Idaho Senate blocks bill banning genital mutilation surgery for minors

"HB 675 undermines parental rights and allows the government to interfere in parents' medical decision-making authority for their children."

Jarryd Jaeger Vancouver, BC

Idaho's Republican-controlled Senate has blocked a bill that would have made it illegal to provide "gender-affirming" surgery for transgender minors.

In February, the Idaho House of Representatives introduced a bill that would amend existing legislation regarding genital mutilation of a female child to include top and bottom gender-affirming surgery performed on minors of both genders.

The House passed the bill March 9, but it was halted by the Senate one week later.

If the bill was passed, "treating" a transgender child in Idaho, or even helping the trans-identifying child leave the state to seek "treatment" in another state, would have been made a felony punishable by up to life in prison, according to The Hill.

Following the vote on Tuesday, the Idaho Senate Republicans released a statement explaining the state GOP's opposition to the bill. In it, the Republicans highlighted the fact that while their stance against gender reassignment surgeries and similar procedures had not changed, the bill's wording interferes with parental choice.

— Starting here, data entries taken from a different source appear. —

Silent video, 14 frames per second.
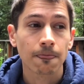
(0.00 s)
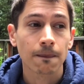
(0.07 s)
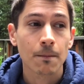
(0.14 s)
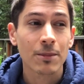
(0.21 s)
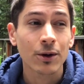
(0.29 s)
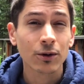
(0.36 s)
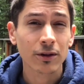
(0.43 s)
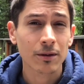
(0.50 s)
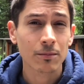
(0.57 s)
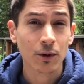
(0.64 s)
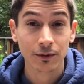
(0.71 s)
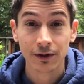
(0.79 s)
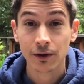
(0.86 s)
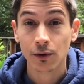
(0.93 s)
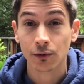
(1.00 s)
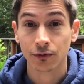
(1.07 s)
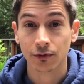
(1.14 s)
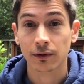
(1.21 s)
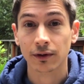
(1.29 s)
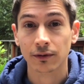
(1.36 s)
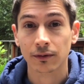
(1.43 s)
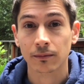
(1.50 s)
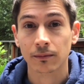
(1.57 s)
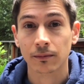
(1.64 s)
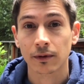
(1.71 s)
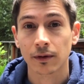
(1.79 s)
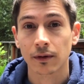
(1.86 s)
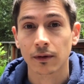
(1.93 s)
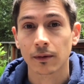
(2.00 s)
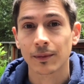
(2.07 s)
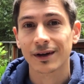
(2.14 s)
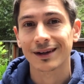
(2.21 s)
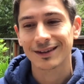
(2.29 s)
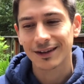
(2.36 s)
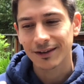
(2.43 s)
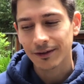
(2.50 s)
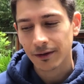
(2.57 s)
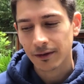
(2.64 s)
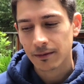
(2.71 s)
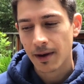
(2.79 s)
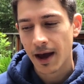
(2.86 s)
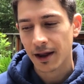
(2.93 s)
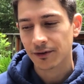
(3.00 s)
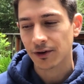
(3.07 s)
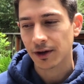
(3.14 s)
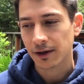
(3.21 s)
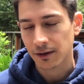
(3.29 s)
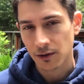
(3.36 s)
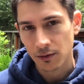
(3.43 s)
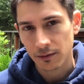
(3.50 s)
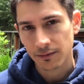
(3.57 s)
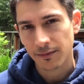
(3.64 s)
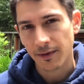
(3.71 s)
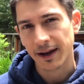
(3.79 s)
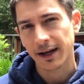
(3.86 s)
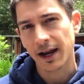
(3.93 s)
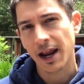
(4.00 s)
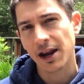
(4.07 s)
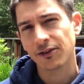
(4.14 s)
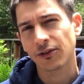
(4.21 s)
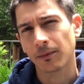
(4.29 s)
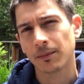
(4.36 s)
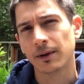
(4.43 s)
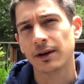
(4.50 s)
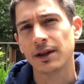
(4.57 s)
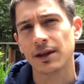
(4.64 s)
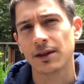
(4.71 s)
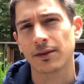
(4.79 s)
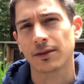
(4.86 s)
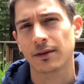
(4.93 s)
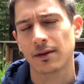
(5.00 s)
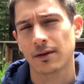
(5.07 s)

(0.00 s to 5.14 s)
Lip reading: merely multiculturalism, because it's still imagining a unified nature beneath,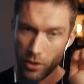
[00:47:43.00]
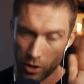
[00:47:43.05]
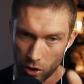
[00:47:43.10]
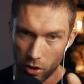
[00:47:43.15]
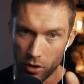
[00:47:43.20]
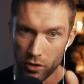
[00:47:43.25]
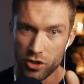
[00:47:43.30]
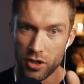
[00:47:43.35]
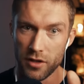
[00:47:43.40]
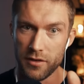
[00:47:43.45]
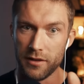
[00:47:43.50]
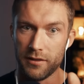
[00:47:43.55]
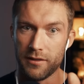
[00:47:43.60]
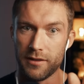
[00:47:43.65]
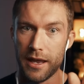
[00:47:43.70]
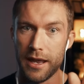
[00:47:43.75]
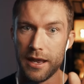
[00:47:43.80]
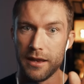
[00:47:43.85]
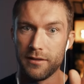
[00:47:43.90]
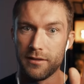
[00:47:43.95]
culture that
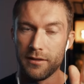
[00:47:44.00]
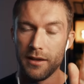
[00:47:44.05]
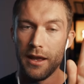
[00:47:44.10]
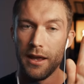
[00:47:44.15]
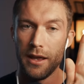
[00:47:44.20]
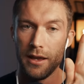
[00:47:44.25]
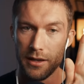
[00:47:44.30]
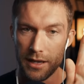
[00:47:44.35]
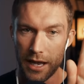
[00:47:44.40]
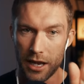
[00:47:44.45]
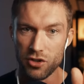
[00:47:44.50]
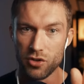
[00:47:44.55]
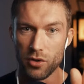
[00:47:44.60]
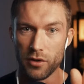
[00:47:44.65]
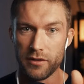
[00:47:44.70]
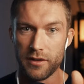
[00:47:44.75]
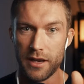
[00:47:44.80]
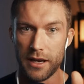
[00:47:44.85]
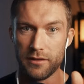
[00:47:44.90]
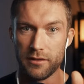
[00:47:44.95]
says casual
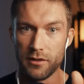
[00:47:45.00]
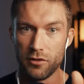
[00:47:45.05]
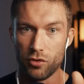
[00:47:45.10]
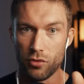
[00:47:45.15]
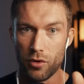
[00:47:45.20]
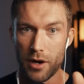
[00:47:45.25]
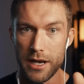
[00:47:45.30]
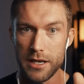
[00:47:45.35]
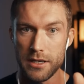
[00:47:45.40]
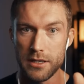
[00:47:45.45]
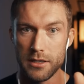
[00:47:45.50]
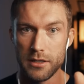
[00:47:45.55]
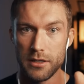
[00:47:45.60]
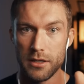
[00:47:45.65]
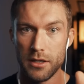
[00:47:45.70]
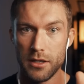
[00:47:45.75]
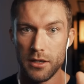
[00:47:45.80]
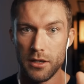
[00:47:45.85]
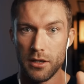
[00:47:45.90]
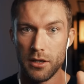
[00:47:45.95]
sex is great
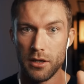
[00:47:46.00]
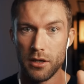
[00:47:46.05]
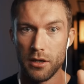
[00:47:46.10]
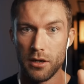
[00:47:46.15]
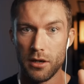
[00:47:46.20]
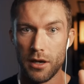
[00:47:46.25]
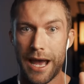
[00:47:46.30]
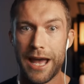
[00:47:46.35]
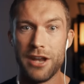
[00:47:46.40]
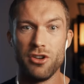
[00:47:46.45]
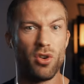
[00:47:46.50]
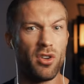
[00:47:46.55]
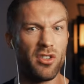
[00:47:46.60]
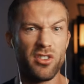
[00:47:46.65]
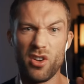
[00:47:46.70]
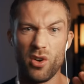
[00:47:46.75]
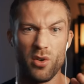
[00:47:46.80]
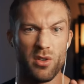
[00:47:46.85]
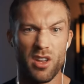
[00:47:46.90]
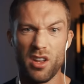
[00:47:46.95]
and
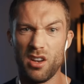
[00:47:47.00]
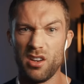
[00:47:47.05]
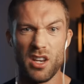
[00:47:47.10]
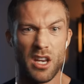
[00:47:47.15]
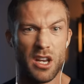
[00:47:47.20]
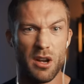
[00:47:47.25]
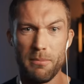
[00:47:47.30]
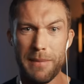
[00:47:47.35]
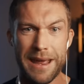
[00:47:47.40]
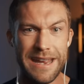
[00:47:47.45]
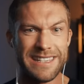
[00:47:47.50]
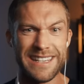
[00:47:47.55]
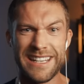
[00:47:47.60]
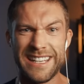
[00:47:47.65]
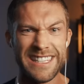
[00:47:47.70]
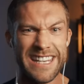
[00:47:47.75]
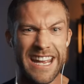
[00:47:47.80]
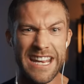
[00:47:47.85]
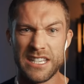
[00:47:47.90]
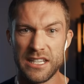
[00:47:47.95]
also that you know mating
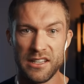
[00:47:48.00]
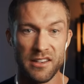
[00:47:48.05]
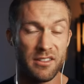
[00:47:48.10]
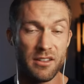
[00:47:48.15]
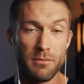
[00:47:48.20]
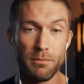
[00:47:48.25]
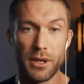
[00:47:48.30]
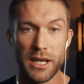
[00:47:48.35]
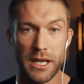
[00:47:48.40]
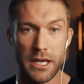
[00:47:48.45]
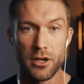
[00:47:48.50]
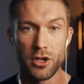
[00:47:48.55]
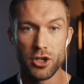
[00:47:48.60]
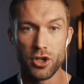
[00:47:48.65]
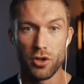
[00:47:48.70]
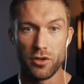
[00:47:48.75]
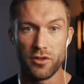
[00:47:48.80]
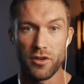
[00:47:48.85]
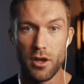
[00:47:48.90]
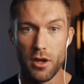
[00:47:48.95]
and dating is completely on
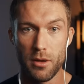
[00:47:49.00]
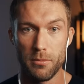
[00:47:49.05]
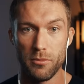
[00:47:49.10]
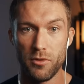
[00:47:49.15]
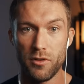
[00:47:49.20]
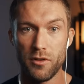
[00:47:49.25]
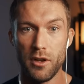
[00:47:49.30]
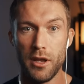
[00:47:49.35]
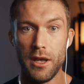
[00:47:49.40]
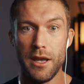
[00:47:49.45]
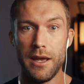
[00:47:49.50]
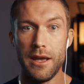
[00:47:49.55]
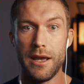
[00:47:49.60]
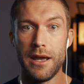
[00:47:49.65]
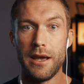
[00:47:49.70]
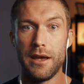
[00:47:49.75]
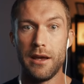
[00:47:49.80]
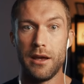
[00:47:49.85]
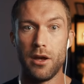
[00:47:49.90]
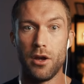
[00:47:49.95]
your terms.
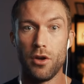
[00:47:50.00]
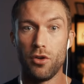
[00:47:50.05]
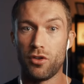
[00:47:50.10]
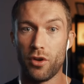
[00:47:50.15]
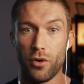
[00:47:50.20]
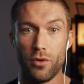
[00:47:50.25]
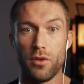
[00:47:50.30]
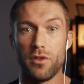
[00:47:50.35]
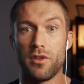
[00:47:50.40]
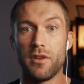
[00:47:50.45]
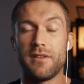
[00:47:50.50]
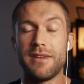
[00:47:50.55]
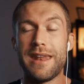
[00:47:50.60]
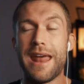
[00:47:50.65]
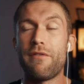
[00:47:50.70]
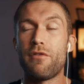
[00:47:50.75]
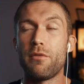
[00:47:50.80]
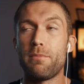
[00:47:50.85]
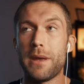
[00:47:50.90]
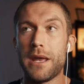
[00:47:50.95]
So there's
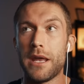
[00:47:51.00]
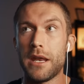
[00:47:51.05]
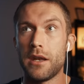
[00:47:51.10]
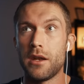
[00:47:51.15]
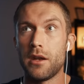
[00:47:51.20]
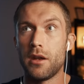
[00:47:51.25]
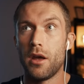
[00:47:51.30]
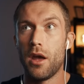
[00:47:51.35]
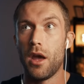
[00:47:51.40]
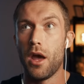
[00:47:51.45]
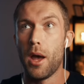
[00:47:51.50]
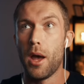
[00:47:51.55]
never been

"HB 675 undermines parental rights and allows the government to interfere in parents' medical decision-making authority for their children," the statement from the Idaho Senate Republicans reads. "We believe in parents' rights and that the best decisions regarding medical treatment options for children are made by parents, with the benefit of their physician's advice and expertise."

The state's Republicans go on to suggest that, "The bill's language in its current form could be interpreted to extend into the realm of medically necessary care for kids that is in no way related to transgender therapy, but serves children with highly specialized medical needs." The state GOP added that, if the proposal was passed, the legislation would have had "unintended consequences."

The bill's author, Idaho state Rep. Bruce Skaug, argued that the bill was "about protecting children." Skaug said, "If we do not allow minors to get tattoos, smoke cigarettes, and drink alcohol or sign legal contracts why would we allow them to make decisions to cut away organs based on their feelings during puberty time." The state represenative added: "That's wrong, they're not ready for that."